INFORMATION SUPPLIED:
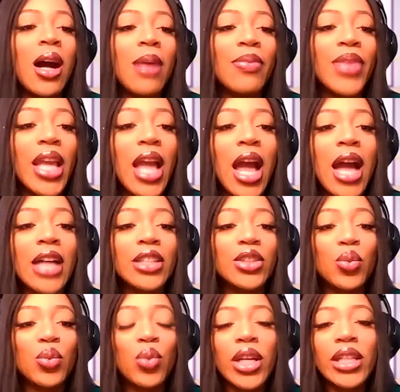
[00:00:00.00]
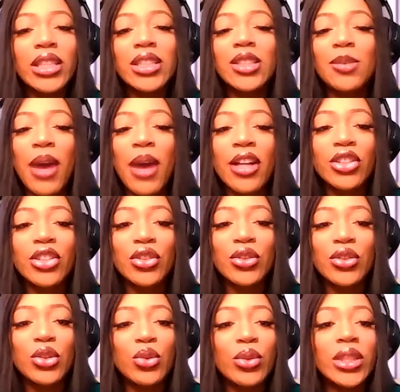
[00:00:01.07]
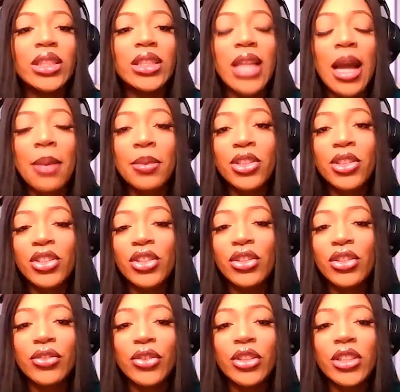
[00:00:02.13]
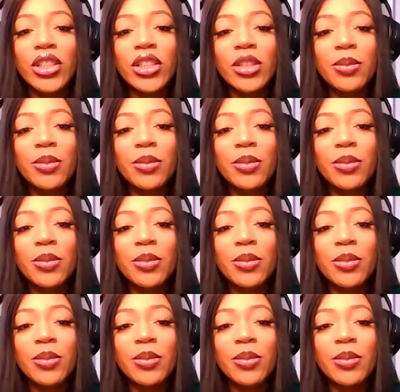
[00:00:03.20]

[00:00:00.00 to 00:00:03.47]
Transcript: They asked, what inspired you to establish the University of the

...

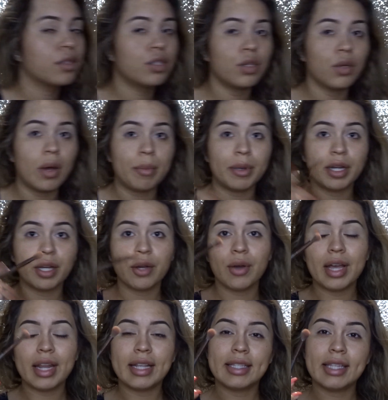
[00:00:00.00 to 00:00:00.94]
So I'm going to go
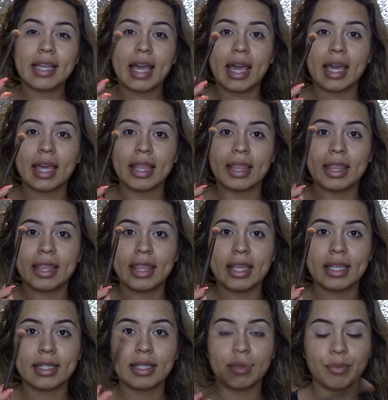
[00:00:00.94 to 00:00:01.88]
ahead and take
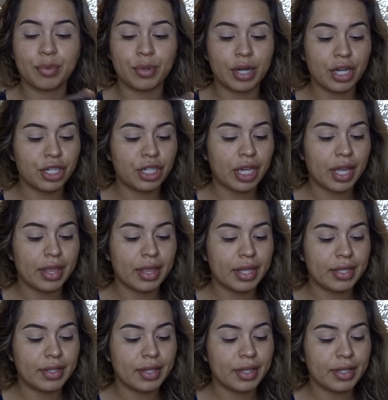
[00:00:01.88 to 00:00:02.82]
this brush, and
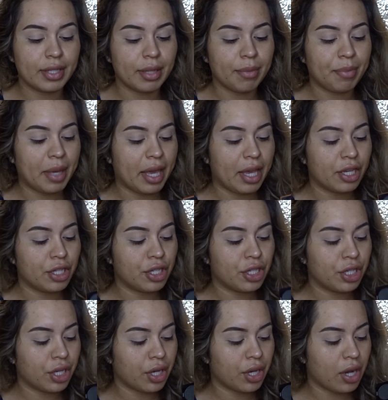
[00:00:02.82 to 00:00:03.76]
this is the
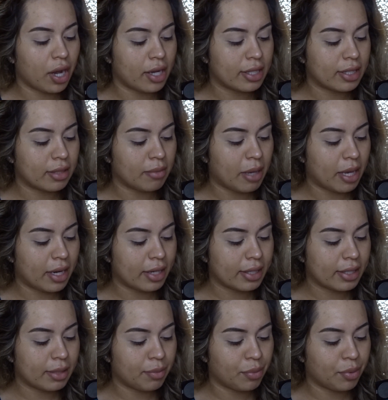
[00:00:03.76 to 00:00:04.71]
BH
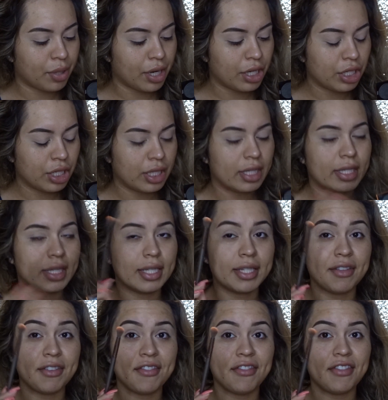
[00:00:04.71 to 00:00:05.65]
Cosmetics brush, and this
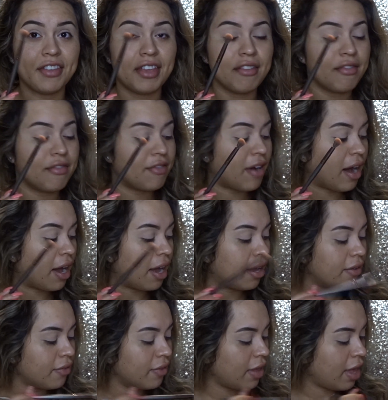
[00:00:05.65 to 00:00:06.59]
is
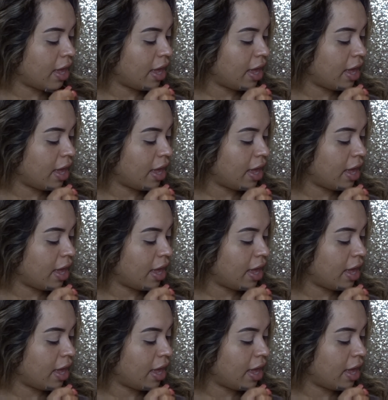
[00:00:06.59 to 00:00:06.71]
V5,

TASK TO CARRY OUT:
From the records above, copy only the lines running from the line containing "[00:00:00.00]" to the line containing "Transcript: They asked, what", both ends included. Leave the pictures out.

REPLY:
[00:00:00.00]
[00:00:01.07]
[00:00:02.13]
[00:00:03.20]

[00:00:00.00 to 00:00:03.47]
Transcript: They asked, what inspired you to establish the University of the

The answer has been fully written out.